# nbml
A minimal machine learning library built on `ndarray` for low-level ML algorithm development in Rust.
Unlike high-level frameworks, `nbml` provides bare primitives and a lightweight optimizer API for building custom neural networks from scratch. If you want comfortable abstractions, see [Burn](https://github.com/tracel-ai/burn). If you want to understand what's happening under the hood and have full control, `nbml` gives you the building blocks.
## Features
- **Core primitives**: Transformers, Attention, LSTM, Conv2D, Feedforward layers, etc
- **Activation functions**: ReLU, Sigmoid, Tanh, etc
- **Layers**: Softmax, LayerNorm, Sequence Pooling
- **Optimizers**: AdamW, SGD
- **Utilities**: Variable Sequence Batching, Gradient Clipping, Gumbel Softmax, Plots, etc
- **Minimal abstractions**: Direct ndarray integration for custom algorithms
## Quick Start
```rust
use nbml::nn::FFN;
use nbml::f::Activation;
use nbml::optim::{AdamW, Optimizer, ToParams};
// Build a simple feedforward network
let mut model = FFN::new(vec![
(784, 12, Activation::Relu),
(12, 1, Activation::Sigmoid),
]);
// Create optimizer
let mut optimizer = AdamW::default().with(&mut model);
// Training loop (simplified)
for batch in training_data {
let output = model.forward(batch.x, true);
let loss = cross_entropy(&output, &batch.y);
let grad = model.backward(loss);
optimizer.step(&mut model);
model.zero_grads();
}
```
## Architecture
### NN Layers (`nbml::nn`)
- **`Layer`**: Single nonlinear projection layer
- **`FFN`**: Feedforward network with configurable layers
- **`LSTM`**: Long Short-Term Memory Network
- **`RNN`**: Vanilla recurrent neural network
- **`ESN`**: Echo-state network, fixed recurrence + readout
- **`LSM`**: Liquid state machine
- **`RNNReservoir`**: RNN reservoir (used by ESN)

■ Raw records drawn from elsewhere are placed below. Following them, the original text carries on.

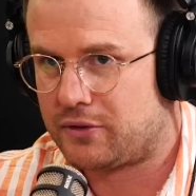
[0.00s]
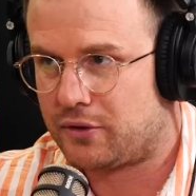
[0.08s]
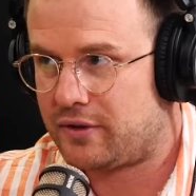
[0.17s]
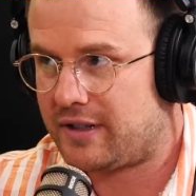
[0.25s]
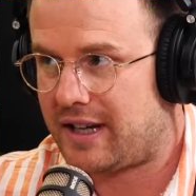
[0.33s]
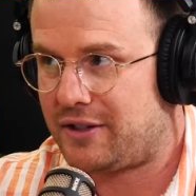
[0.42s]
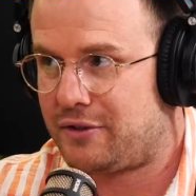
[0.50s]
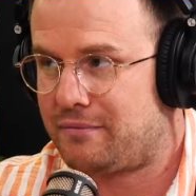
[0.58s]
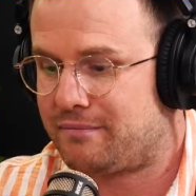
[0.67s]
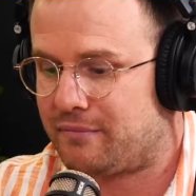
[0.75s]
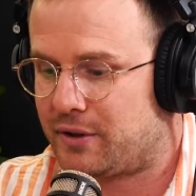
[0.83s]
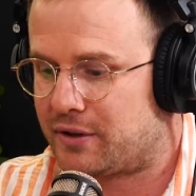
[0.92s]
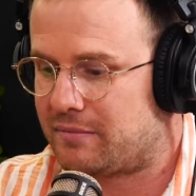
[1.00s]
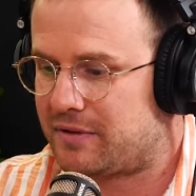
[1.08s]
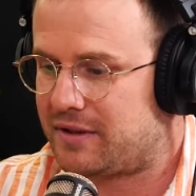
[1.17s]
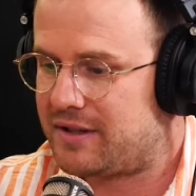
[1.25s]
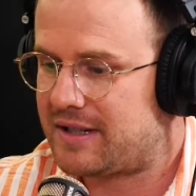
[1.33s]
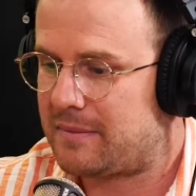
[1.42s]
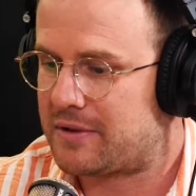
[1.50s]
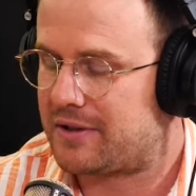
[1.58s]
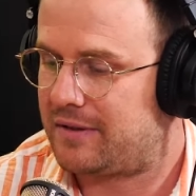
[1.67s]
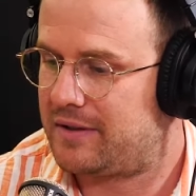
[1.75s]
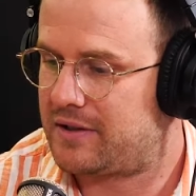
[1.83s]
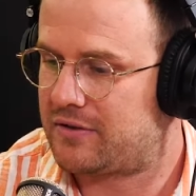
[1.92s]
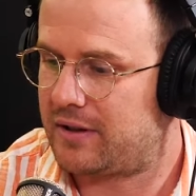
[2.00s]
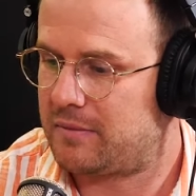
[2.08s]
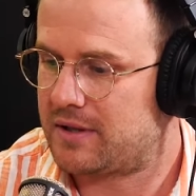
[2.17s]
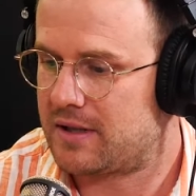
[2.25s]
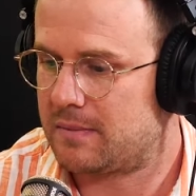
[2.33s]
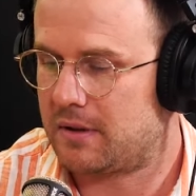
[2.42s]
Jordan Daniel, welcome to this episode of the Australian Business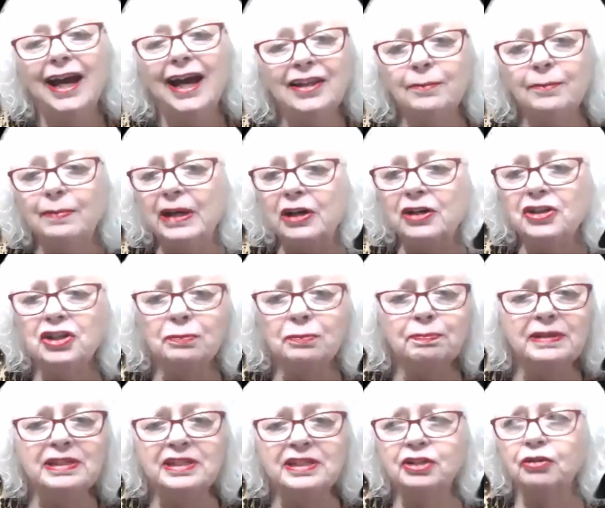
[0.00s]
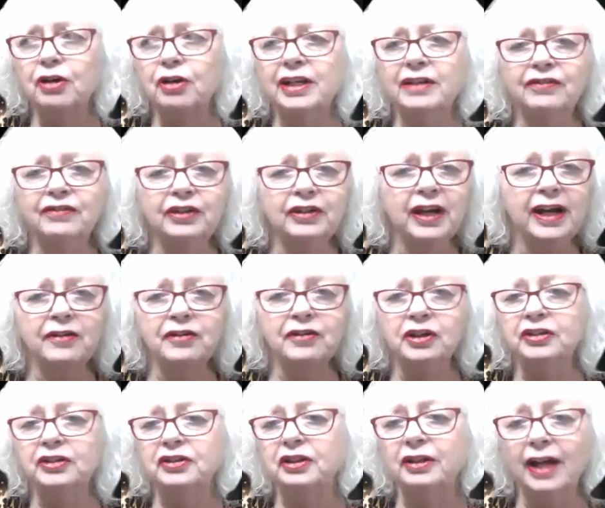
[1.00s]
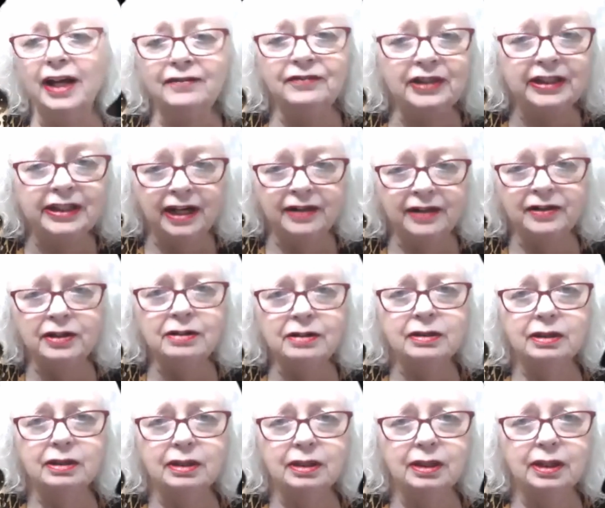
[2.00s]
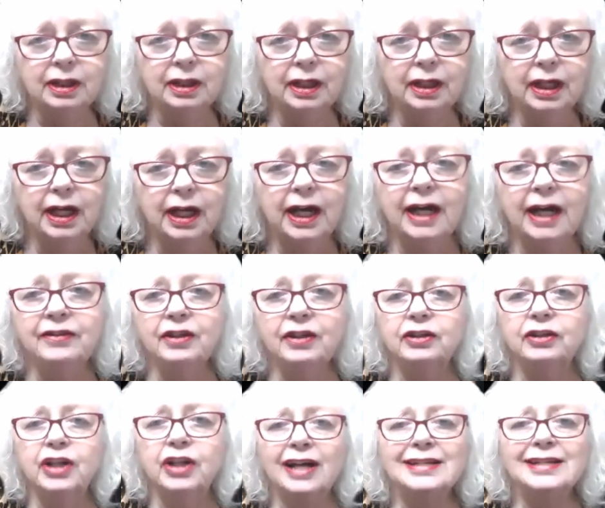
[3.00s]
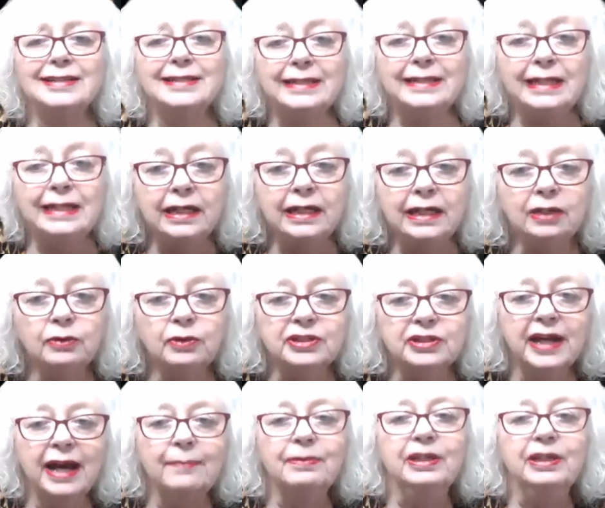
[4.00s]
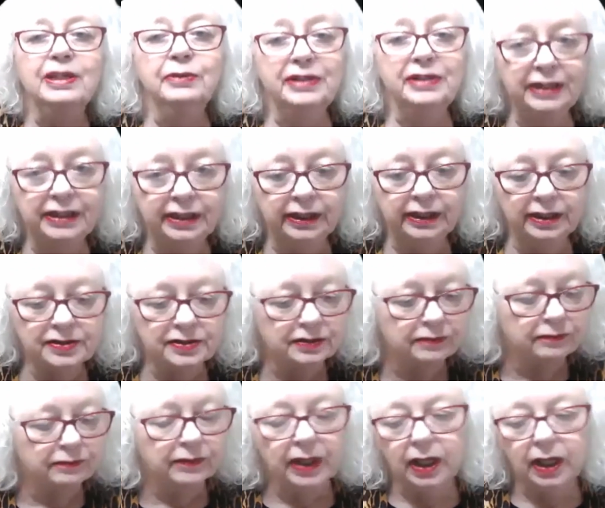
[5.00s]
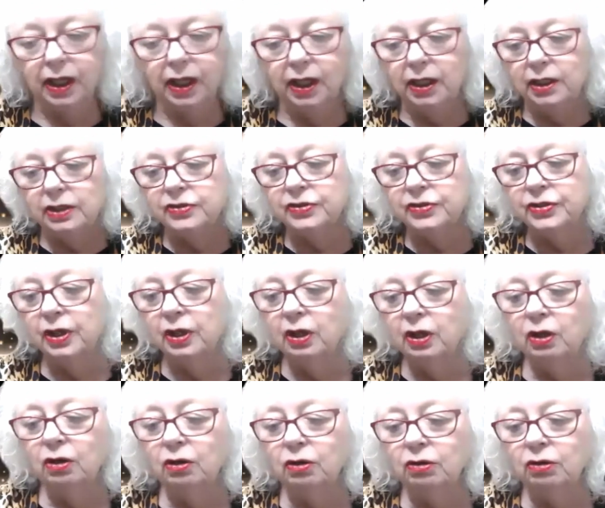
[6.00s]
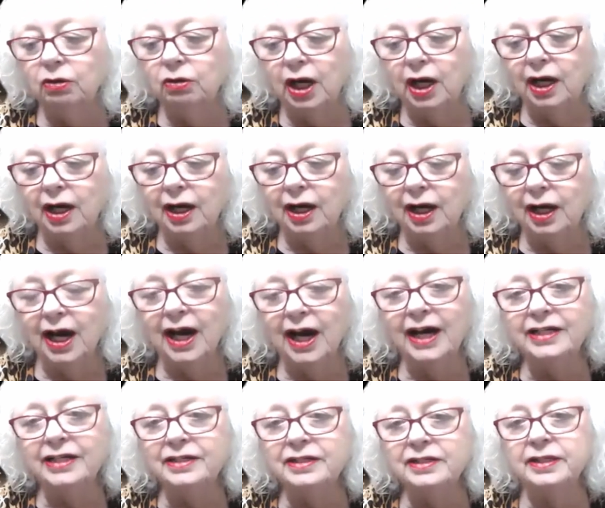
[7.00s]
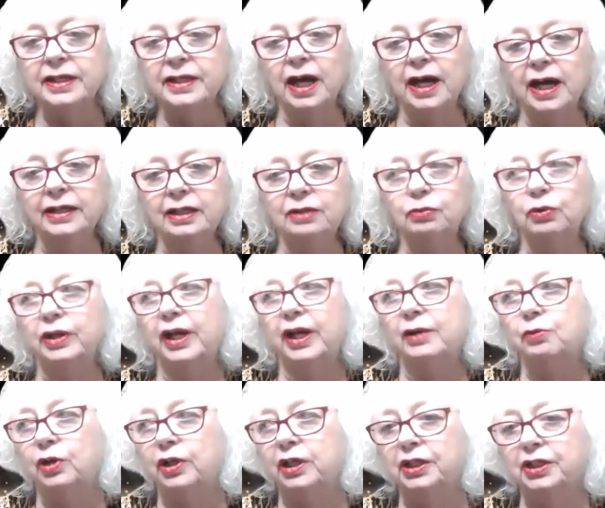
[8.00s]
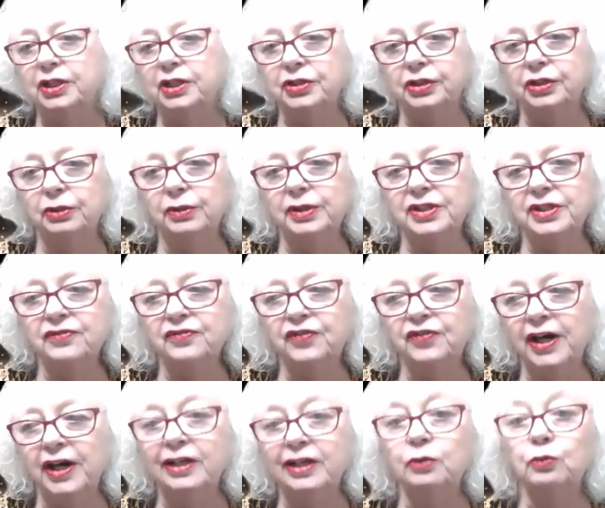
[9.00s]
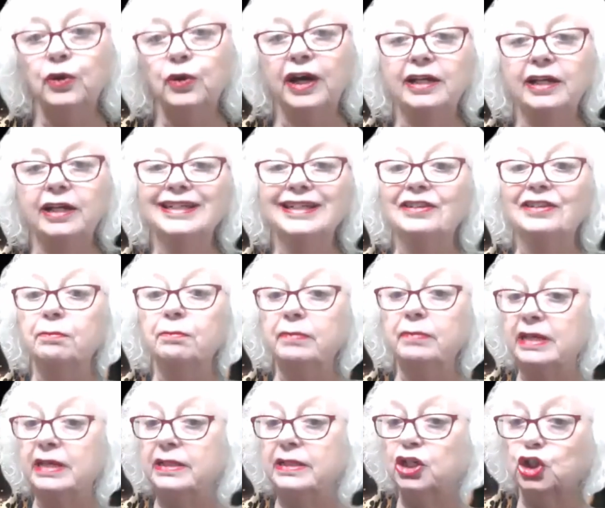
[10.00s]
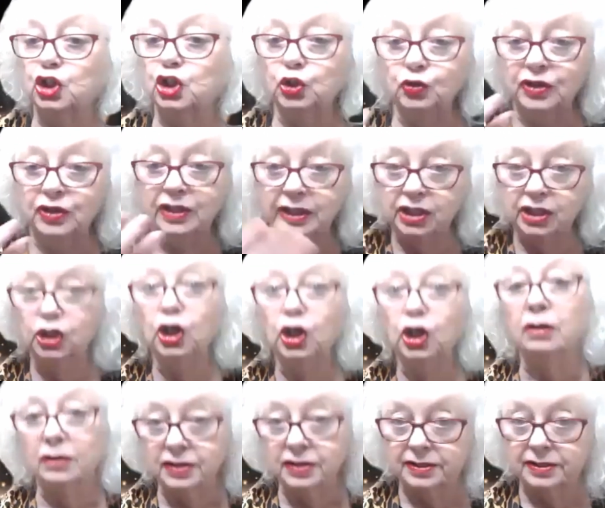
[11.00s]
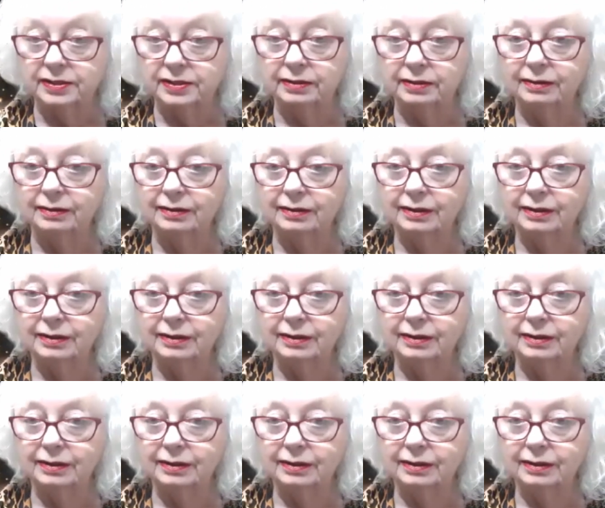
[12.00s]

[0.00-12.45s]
and the parents are busy trying to figure out how they're going to get their life together, and they're not seeing what's happening with the kids. So I decided what I wanted to do is find a way to get the message to the adults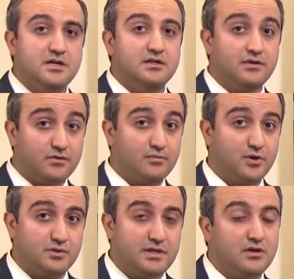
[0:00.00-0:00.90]
a different
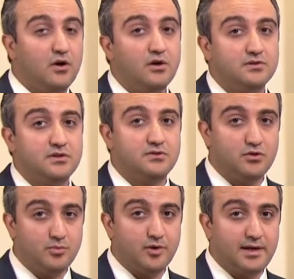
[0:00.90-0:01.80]
protein called
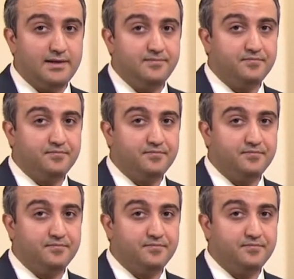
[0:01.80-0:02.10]
tuberin.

- **`SNNReservoir`**: Spiking neural network reservoir (used by LSM)
- **`Conv2D`**: Explicit Im2Col Conv2D layer (CPU efficient, memory hungry)
- **`PatchwiseConv2D`**: Patchwise Conv2D layer (CPU hungry, memory efficient)
- **`LinearSSM`**: Discrete Linear SSM
- **`Attention`**: Core softmax attention primitive
- **`SelfAttention`**: Multi-head self attention
- **`CrossAttention`**: Multi-head cross attention
- **`LinearAttention`**: Linear self attention with recurrent matrix-valued state. Subquadratic alternative to softmax attention ([Katharopoulos et al., 2020](https://arxiv.org/abs/2006.16236))
- **`GatedLinearAttention`**: Gated linear attention with matrix-valued state and outer-product gating ([Yang et al., 2024](https://proceedings.mlr.press/v235/yang24ab.html))
- **`Transformer`**: Transformer encoder/decoder block
- **`LinearTransformer`**: Transformer block using linear self attention instead of softmax attention
- **`GlaTransformer`**: Transformer block using gated linear attention. Similar to Mamba, RWKV, RetNet, etc.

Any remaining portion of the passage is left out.